TASK ITEM> The records below must be output exactly, without pictures.

AVAILABLE DATA>

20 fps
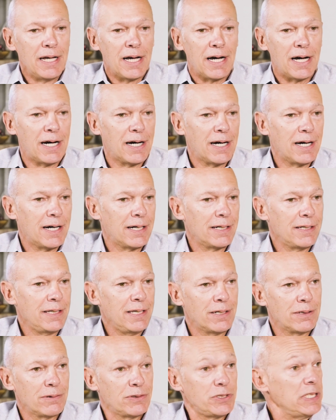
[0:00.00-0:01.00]

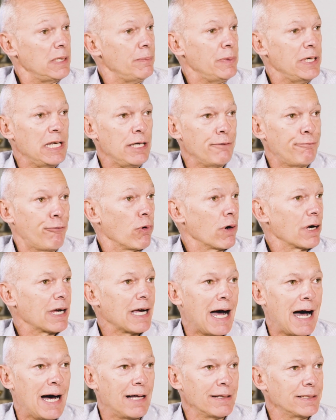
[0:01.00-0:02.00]
CBD Fort
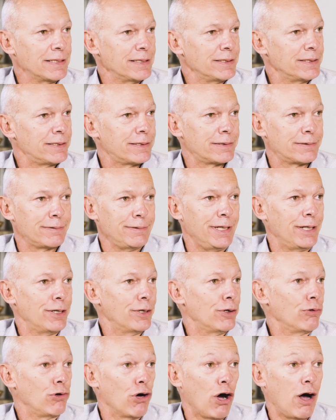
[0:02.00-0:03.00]
Collins,
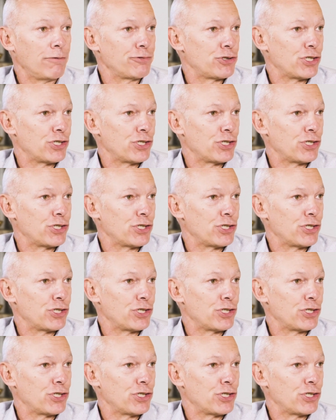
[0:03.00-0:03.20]
golf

TASK ANSWER>
20 fps
[0:00.00-0:01.00]

[0:01.00-0:02.00]
CBD Fort
[0:02.00-0:03.00]
Collins,
[0:03.00-0:03.20]
golf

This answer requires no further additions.